**Supplied records:**
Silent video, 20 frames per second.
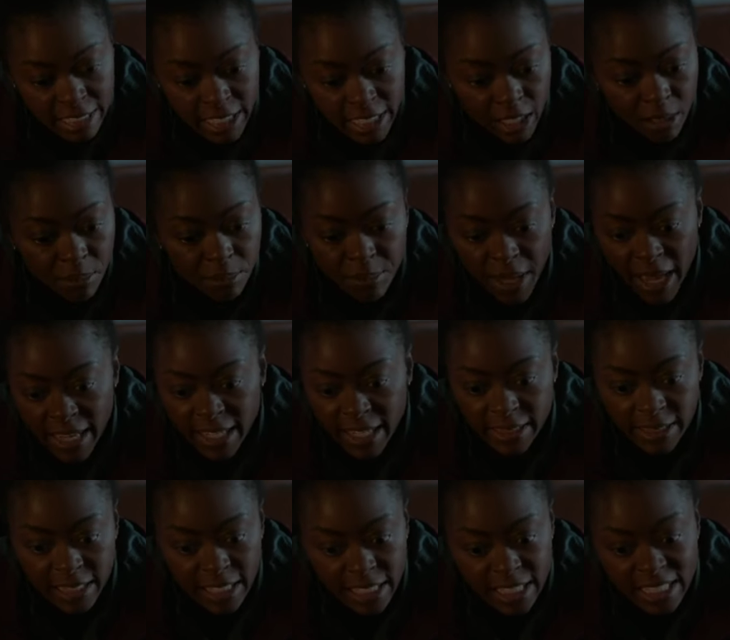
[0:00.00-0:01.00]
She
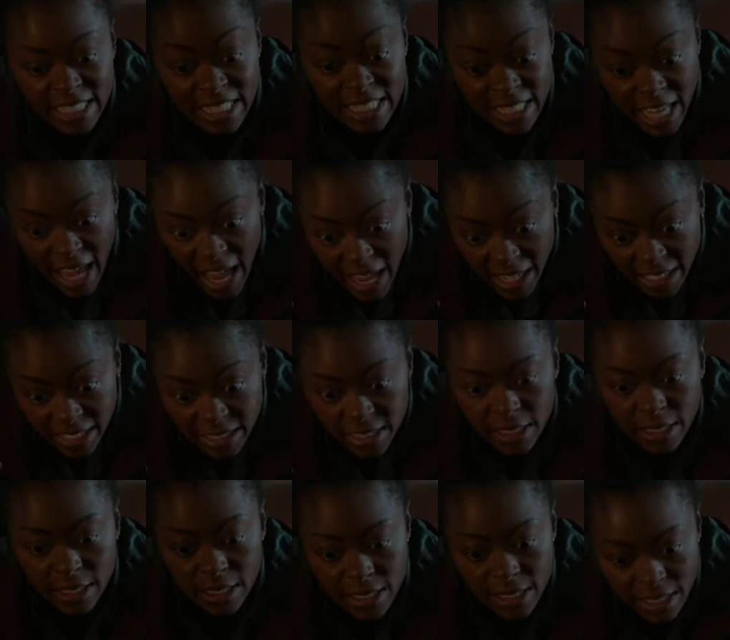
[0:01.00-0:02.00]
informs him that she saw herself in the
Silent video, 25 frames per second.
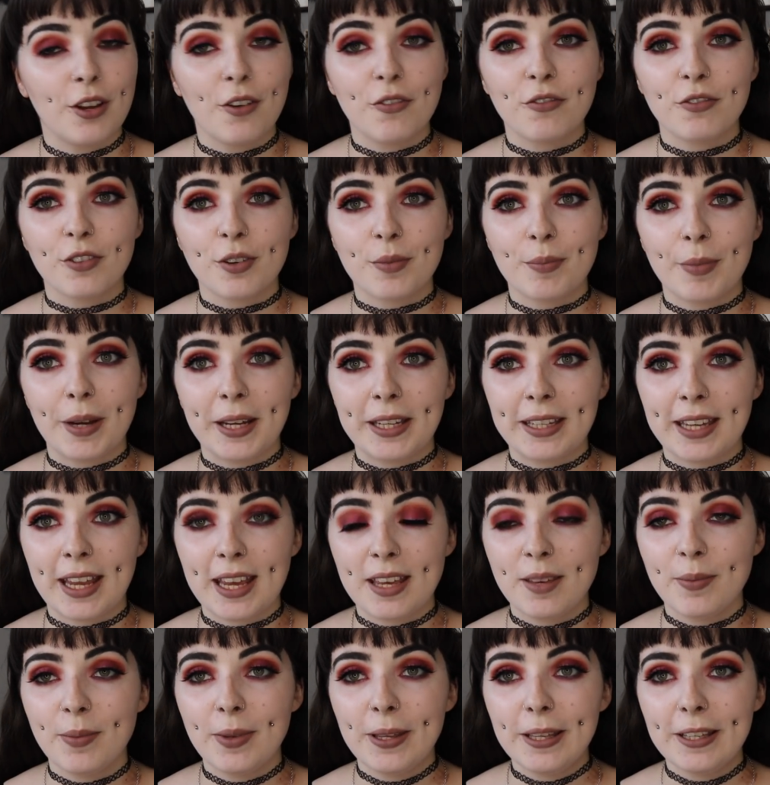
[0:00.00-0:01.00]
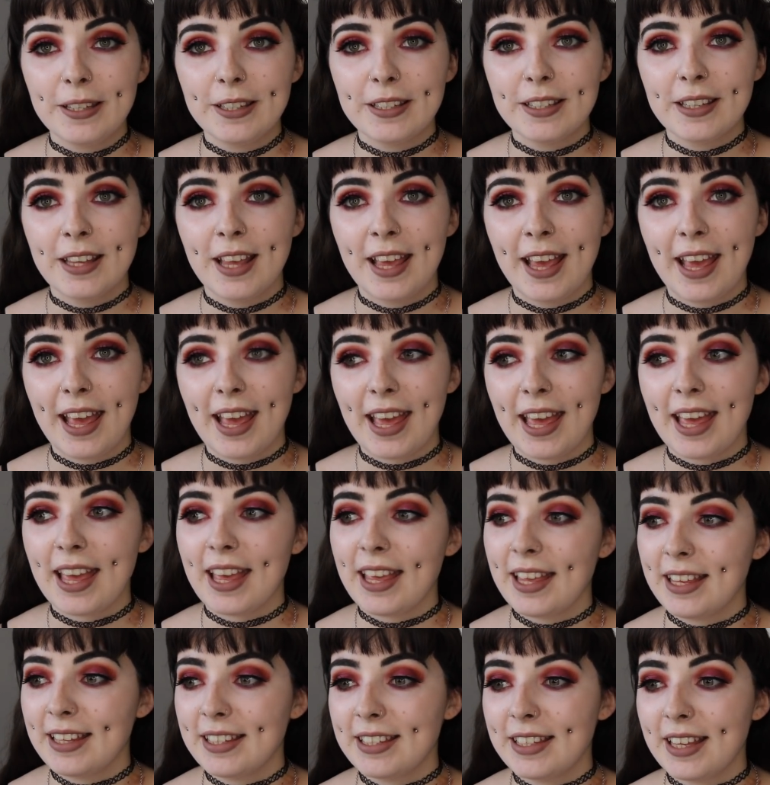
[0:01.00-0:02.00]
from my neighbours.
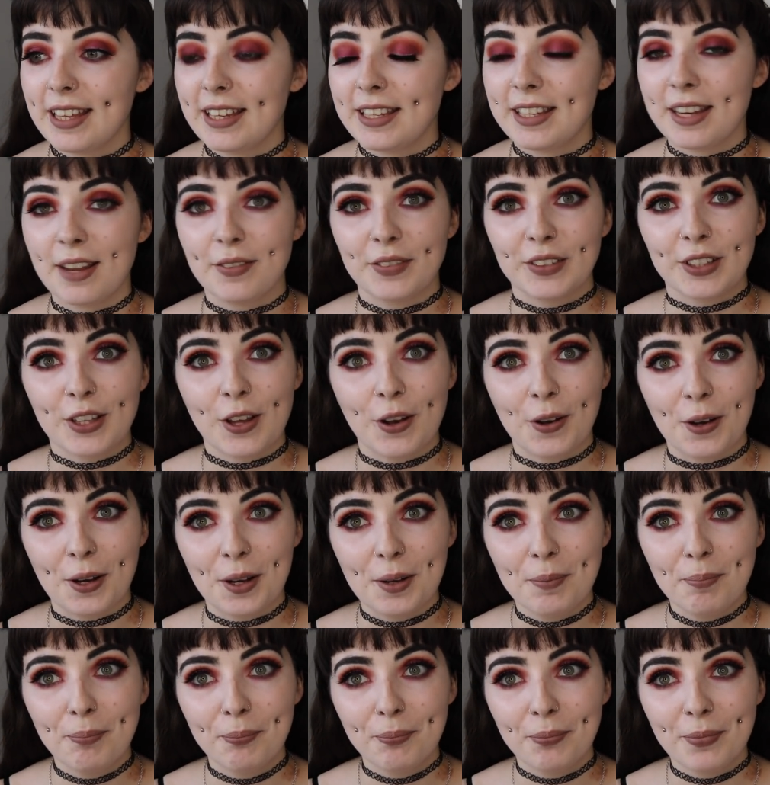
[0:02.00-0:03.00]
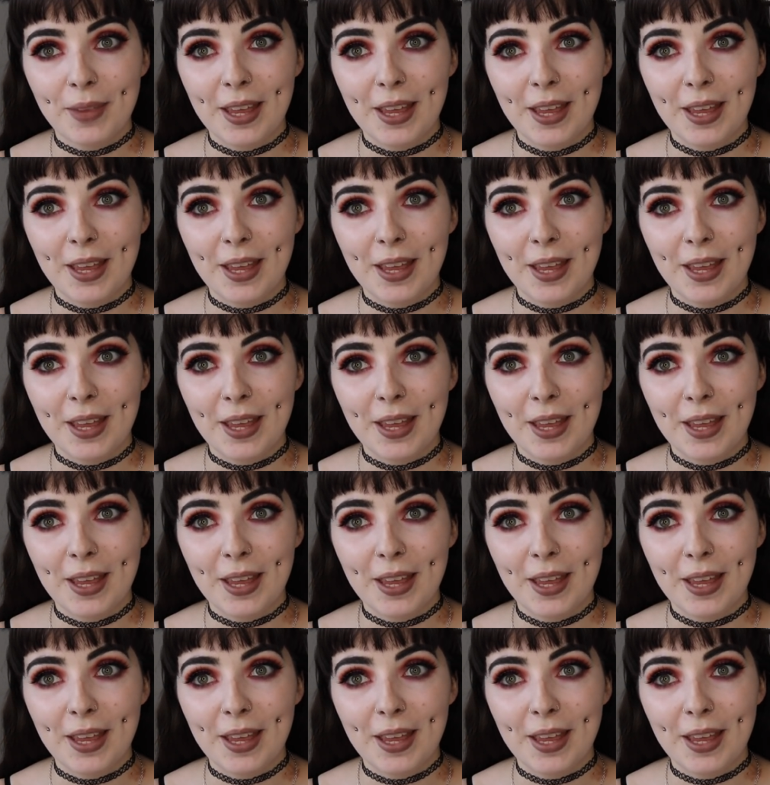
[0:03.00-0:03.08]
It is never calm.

==

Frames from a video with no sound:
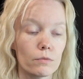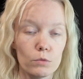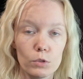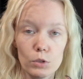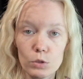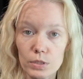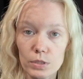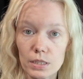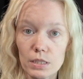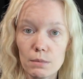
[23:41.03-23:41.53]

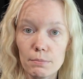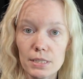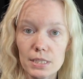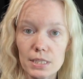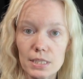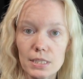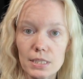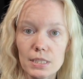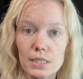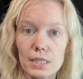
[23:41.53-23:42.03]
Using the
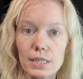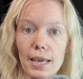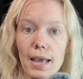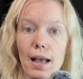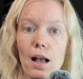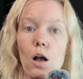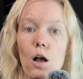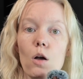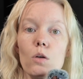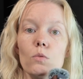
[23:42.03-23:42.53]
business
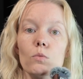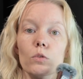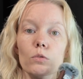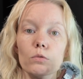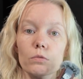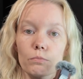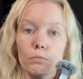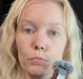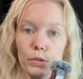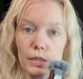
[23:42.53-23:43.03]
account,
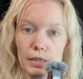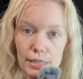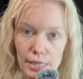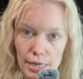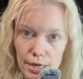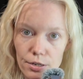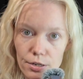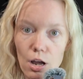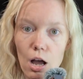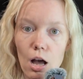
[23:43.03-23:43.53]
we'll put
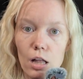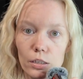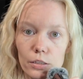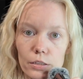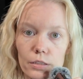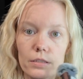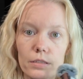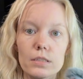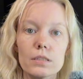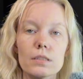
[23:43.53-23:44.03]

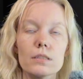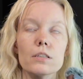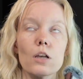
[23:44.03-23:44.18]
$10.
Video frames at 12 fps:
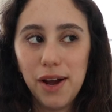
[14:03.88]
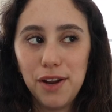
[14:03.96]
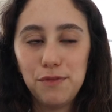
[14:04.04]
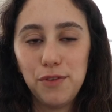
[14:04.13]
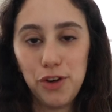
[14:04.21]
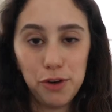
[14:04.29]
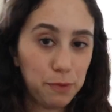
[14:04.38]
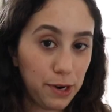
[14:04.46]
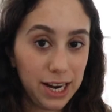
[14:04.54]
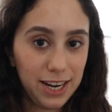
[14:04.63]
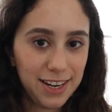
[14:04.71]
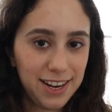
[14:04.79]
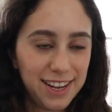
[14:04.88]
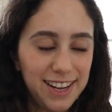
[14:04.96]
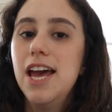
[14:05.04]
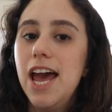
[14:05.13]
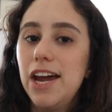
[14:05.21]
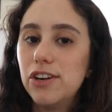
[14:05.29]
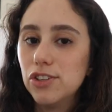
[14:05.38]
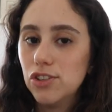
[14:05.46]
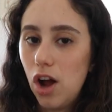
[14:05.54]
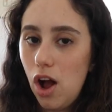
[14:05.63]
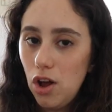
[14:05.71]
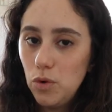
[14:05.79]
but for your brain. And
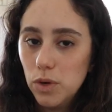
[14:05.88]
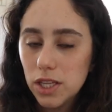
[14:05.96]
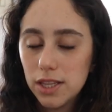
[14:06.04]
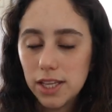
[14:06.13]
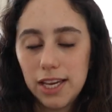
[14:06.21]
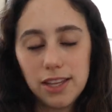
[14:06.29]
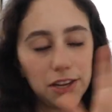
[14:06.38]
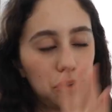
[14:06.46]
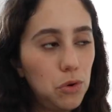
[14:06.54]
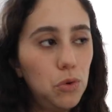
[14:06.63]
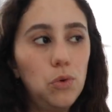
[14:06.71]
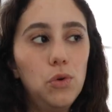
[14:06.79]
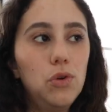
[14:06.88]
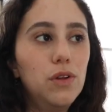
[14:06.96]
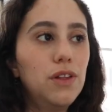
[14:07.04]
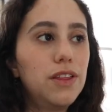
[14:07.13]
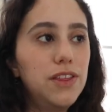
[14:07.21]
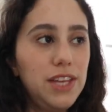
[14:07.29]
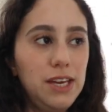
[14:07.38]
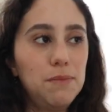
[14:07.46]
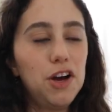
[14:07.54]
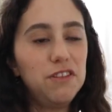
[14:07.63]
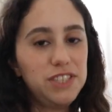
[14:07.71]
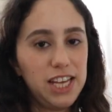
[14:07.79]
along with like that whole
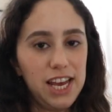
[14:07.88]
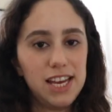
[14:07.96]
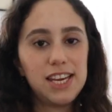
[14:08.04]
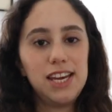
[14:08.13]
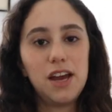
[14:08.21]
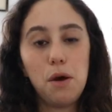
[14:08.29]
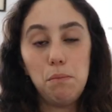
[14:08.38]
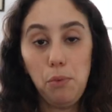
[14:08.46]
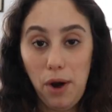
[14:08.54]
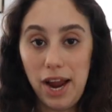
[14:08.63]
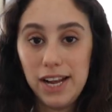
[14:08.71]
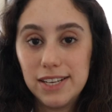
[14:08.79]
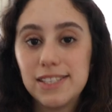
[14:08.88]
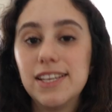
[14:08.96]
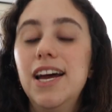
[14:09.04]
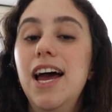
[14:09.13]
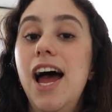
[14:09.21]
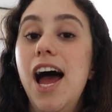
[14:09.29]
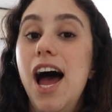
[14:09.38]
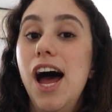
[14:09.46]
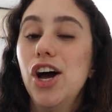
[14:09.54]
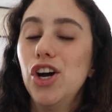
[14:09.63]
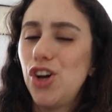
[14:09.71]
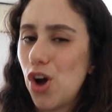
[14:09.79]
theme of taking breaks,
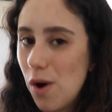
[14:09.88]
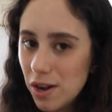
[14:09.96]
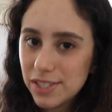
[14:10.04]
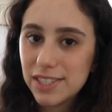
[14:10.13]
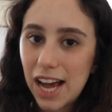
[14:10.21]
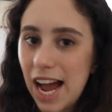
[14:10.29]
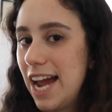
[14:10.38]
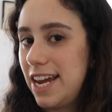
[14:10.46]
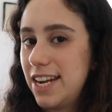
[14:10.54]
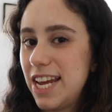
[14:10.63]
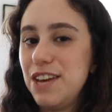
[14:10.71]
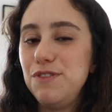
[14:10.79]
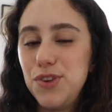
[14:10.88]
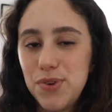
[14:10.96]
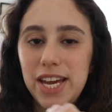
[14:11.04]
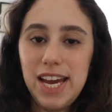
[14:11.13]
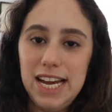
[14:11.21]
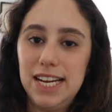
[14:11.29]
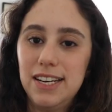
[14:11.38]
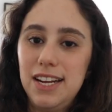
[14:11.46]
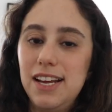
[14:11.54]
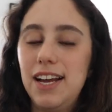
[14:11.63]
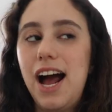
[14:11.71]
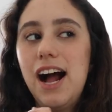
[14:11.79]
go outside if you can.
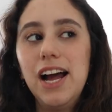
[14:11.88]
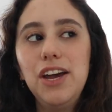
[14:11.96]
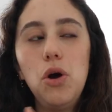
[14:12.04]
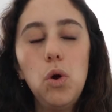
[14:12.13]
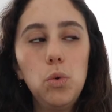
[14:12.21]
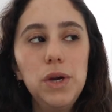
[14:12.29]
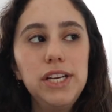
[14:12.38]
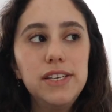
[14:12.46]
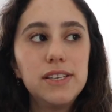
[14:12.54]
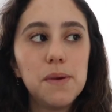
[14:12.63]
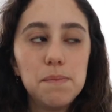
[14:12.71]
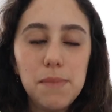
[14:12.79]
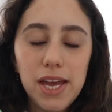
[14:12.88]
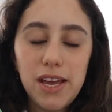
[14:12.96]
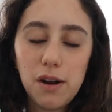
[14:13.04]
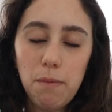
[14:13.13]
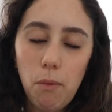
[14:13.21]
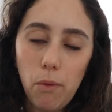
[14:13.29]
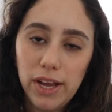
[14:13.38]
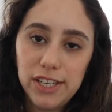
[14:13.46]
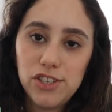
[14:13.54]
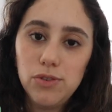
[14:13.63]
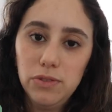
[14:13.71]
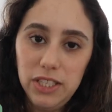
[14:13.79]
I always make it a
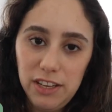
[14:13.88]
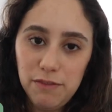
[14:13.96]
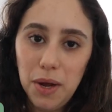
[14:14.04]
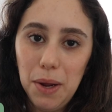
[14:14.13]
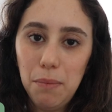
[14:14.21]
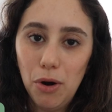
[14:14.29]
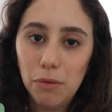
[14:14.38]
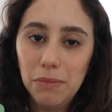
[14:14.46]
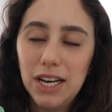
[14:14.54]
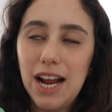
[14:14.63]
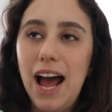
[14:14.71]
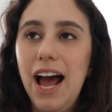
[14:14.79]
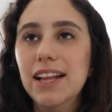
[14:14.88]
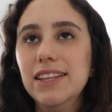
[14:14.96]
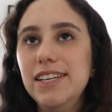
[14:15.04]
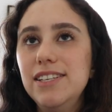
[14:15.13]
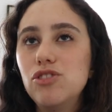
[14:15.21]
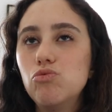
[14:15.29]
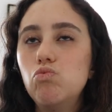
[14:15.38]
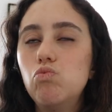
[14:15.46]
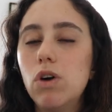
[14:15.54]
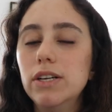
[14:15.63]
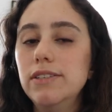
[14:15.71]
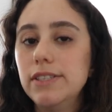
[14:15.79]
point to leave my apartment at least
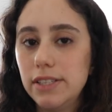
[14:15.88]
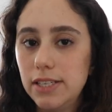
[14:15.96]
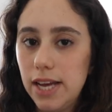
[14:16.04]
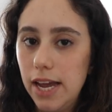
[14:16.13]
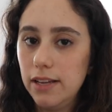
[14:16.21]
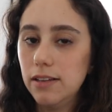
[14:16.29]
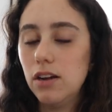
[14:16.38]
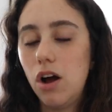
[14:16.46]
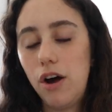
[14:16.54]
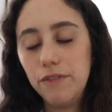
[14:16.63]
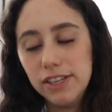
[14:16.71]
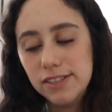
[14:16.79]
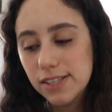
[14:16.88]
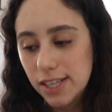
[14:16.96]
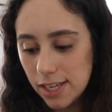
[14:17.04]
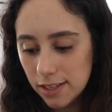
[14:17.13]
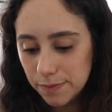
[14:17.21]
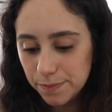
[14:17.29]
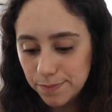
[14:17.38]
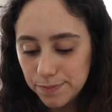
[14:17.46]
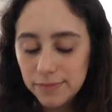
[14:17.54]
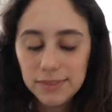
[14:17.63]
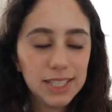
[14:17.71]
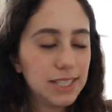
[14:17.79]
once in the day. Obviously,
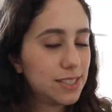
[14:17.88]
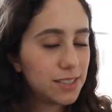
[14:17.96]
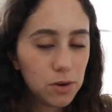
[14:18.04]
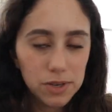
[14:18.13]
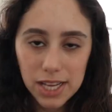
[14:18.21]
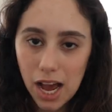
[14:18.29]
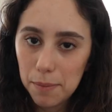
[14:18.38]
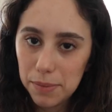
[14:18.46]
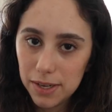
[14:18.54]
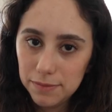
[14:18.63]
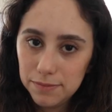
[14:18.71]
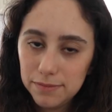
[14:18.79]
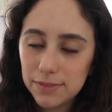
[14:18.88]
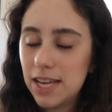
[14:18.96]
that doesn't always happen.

* * *

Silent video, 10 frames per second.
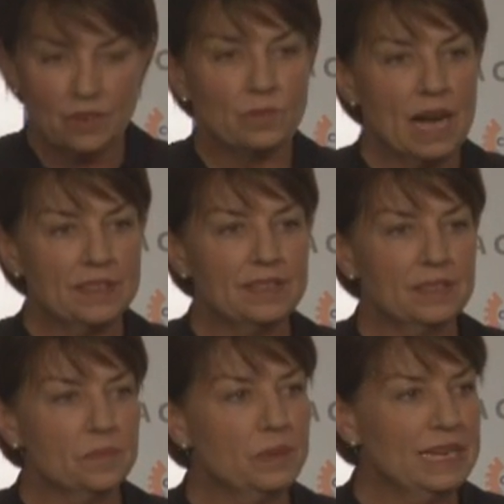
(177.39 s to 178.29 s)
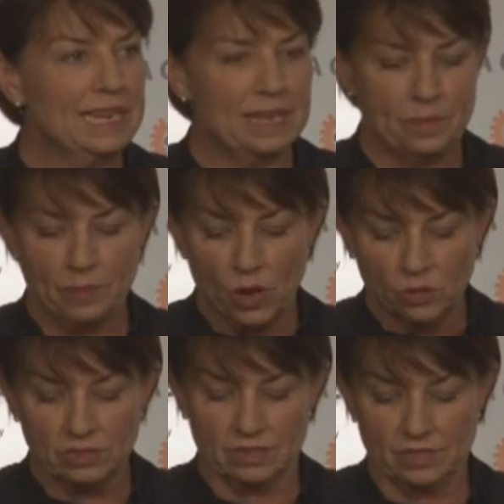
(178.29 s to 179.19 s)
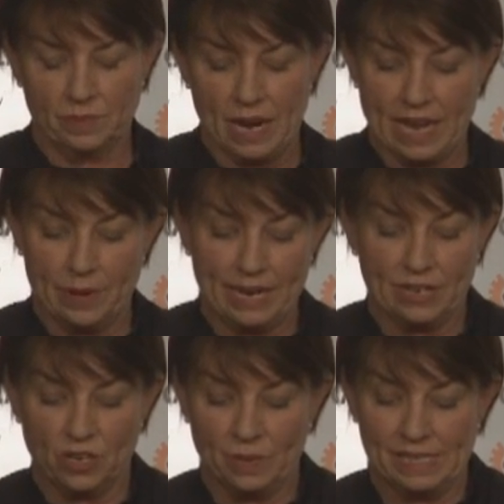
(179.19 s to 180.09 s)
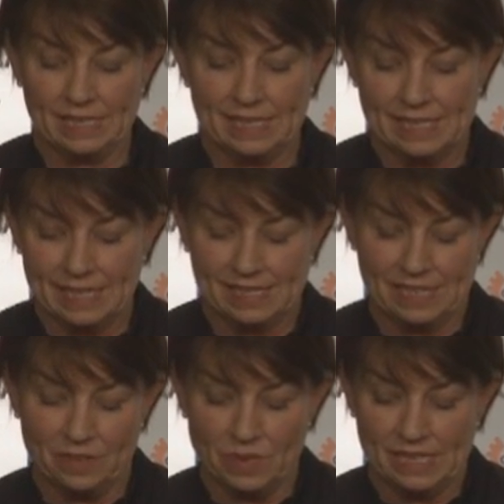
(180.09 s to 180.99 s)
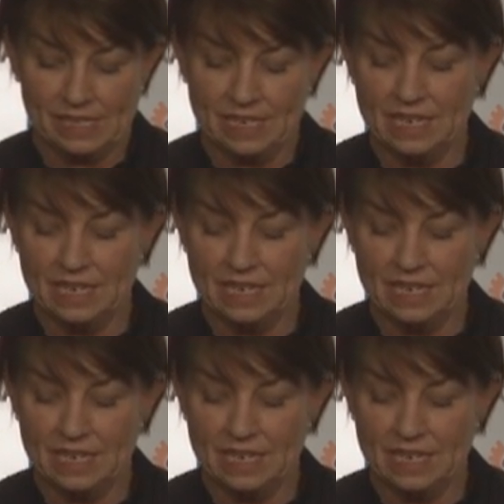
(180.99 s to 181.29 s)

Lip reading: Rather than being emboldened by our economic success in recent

**Exercise aim:** From the data above, copy out every line with the string "Silent" in it.

**Solved exercise:**
Silent video, 20 frames per second.
Silent video, 25 frames per second.
Silent video, 10 frames per second.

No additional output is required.